The respiratory infection COVID-19 caused by the virus SARS CoV-2 has continued to be a major health problem worldwide and has caused more than a million mortalities. Even if the development of COVID-19 vaccines has shown much progress, efforts to find novel, natural anti-viral drugs should be pursued. Halymenia durvillei is a marine red alga widely distributed around Southeast Asia. This study aimed to develop new anti SARS CoV-2 compounds from ethanolic and ethyl acetate extracts of H. durvillei via a computational approach, focusing onthe inhibitory action against the main protease (3CL-Mpro). In this study, 37 compounds were extracted and identified by GC-MS analysis. The potentials of compounds 1-2 tetradecandiol and E,E,Z-1,3,12-nonadecatriene-5,14-diol were identified for therapeutic purposes based on our pharmacophore study, while cholest-5-En-3-Ol (3.Beta.)- had a high fitness score in molecular docking studies both in monomer and dimer state compared to the N3 inhibitor and remdesivir affinity scores.
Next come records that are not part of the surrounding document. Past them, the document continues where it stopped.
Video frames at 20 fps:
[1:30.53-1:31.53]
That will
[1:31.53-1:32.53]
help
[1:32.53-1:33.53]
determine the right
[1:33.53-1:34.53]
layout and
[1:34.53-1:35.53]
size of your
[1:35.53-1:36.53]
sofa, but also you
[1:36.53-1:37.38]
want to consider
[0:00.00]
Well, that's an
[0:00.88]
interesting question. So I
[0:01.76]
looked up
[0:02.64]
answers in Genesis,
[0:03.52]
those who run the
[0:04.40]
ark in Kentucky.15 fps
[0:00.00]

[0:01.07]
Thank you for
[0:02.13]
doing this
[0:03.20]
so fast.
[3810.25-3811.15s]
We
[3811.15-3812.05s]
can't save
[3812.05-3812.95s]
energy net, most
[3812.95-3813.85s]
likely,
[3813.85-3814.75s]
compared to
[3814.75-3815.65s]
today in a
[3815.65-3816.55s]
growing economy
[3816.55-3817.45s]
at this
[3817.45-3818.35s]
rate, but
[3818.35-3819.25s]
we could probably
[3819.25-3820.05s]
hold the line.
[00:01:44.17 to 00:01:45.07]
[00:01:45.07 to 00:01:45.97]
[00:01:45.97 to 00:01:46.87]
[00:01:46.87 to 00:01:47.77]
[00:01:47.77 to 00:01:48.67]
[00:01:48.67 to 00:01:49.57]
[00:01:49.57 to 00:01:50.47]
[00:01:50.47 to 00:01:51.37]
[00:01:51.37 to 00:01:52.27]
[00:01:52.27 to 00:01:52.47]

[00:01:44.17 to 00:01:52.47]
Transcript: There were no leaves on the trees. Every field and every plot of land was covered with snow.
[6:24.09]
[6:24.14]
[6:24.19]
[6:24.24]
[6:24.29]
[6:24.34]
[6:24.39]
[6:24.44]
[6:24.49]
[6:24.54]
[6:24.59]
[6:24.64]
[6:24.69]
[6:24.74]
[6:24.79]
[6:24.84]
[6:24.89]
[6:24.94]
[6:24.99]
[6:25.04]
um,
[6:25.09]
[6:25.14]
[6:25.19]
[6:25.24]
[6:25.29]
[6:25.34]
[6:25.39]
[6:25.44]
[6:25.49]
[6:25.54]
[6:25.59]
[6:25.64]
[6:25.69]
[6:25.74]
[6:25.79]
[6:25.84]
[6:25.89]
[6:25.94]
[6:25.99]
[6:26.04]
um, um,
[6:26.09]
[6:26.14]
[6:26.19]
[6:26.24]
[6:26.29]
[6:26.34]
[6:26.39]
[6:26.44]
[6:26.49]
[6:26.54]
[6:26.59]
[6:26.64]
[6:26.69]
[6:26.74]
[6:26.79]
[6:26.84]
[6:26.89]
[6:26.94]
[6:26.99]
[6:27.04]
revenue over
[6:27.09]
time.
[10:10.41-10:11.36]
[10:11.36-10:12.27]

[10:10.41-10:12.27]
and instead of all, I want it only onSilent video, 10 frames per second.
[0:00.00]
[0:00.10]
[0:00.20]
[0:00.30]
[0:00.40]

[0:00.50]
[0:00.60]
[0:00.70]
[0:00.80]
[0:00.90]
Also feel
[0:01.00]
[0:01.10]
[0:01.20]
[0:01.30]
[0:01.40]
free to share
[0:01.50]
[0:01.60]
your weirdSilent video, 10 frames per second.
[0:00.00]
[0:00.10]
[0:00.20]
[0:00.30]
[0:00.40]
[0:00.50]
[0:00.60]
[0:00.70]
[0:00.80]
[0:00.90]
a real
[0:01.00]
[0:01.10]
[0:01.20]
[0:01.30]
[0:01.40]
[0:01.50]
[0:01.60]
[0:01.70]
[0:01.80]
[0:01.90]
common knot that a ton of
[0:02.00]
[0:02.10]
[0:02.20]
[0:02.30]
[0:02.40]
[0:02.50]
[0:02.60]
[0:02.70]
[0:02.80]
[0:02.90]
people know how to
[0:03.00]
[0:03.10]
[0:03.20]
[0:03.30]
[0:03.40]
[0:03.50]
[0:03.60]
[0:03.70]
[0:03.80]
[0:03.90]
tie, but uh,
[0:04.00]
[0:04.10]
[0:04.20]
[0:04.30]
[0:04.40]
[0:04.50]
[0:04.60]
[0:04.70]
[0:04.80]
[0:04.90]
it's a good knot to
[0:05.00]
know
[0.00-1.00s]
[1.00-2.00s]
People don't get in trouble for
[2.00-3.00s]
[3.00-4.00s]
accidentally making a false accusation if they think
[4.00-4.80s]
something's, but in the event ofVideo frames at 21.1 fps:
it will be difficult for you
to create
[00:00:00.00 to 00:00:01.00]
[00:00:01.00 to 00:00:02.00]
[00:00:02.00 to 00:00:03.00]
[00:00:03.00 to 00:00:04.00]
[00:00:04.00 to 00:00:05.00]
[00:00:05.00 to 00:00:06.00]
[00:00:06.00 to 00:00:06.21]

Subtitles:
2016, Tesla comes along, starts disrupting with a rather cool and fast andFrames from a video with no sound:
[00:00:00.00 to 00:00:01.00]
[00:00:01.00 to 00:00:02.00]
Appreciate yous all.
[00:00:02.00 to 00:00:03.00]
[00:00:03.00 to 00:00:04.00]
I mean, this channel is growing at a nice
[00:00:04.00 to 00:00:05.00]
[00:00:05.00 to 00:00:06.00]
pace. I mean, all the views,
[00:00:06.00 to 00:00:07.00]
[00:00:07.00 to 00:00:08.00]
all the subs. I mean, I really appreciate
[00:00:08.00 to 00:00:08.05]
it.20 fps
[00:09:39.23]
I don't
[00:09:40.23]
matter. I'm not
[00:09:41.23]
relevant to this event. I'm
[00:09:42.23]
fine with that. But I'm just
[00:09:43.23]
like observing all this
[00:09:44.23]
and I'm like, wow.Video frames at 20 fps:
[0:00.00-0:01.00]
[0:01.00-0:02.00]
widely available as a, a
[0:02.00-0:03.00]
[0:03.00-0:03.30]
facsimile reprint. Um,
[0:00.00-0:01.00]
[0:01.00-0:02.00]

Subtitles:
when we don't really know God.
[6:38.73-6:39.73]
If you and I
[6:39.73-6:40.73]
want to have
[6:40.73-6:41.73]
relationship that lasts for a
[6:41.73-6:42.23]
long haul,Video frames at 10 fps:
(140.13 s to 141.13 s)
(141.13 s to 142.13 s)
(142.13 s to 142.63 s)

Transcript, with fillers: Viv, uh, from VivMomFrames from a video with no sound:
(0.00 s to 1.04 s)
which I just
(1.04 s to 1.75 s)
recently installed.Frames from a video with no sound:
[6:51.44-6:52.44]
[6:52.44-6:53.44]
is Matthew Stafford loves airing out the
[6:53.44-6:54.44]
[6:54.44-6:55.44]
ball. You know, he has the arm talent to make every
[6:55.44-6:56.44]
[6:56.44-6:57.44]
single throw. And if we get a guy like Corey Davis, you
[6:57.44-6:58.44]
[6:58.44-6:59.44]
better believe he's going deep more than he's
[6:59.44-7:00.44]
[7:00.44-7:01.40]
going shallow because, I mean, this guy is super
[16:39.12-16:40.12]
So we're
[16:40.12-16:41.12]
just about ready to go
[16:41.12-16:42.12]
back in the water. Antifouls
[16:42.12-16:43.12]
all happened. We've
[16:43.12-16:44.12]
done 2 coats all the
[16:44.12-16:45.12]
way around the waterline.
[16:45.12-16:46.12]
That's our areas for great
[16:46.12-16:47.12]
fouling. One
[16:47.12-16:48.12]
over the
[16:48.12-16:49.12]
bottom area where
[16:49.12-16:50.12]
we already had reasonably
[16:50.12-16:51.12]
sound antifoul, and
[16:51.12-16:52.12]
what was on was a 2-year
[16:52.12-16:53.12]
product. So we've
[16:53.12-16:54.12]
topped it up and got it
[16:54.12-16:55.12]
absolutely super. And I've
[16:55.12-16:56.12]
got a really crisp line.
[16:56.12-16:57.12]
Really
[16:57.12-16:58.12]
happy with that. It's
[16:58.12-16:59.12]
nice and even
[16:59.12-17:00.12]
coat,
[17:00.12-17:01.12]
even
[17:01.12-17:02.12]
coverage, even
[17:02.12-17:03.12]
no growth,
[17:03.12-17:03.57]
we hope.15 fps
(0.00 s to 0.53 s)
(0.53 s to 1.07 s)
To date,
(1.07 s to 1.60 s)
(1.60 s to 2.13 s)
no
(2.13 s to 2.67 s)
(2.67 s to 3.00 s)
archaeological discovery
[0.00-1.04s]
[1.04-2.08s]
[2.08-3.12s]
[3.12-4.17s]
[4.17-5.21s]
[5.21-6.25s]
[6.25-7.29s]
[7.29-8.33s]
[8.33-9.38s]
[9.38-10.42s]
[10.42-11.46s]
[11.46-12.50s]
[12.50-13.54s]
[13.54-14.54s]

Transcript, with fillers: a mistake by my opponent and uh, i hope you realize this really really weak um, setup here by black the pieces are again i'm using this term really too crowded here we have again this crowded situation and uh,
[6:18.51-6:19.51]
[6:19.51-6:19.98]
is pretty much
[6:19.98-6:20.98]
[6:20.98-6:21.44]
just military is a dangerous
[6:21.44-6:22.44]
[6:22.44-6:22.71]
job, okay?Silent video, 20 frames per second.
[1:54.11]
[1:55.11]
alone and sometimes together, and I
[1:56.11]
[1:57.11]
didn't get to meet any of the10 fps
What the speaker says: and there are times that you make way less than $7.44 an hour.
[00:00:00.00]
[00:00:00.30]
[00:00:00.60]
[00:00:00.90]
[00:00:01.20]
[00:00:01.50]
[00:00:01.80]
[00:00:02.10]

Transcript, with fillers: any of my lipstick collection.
As these compounds show competitive affinity scores against the 3CL-Mpro, these natural compounds may be effective for the treatment of COVID-19 infection. The ADME and pharmacokinetic studies should also be employed to assess the ability of the natural compounds as oral drugs. These promising results have shown the potentials of H. durvillei as an alternative drug in addressing COVID-19 infection. Accordingly, further studies should explore the effectiveness of these active compounds.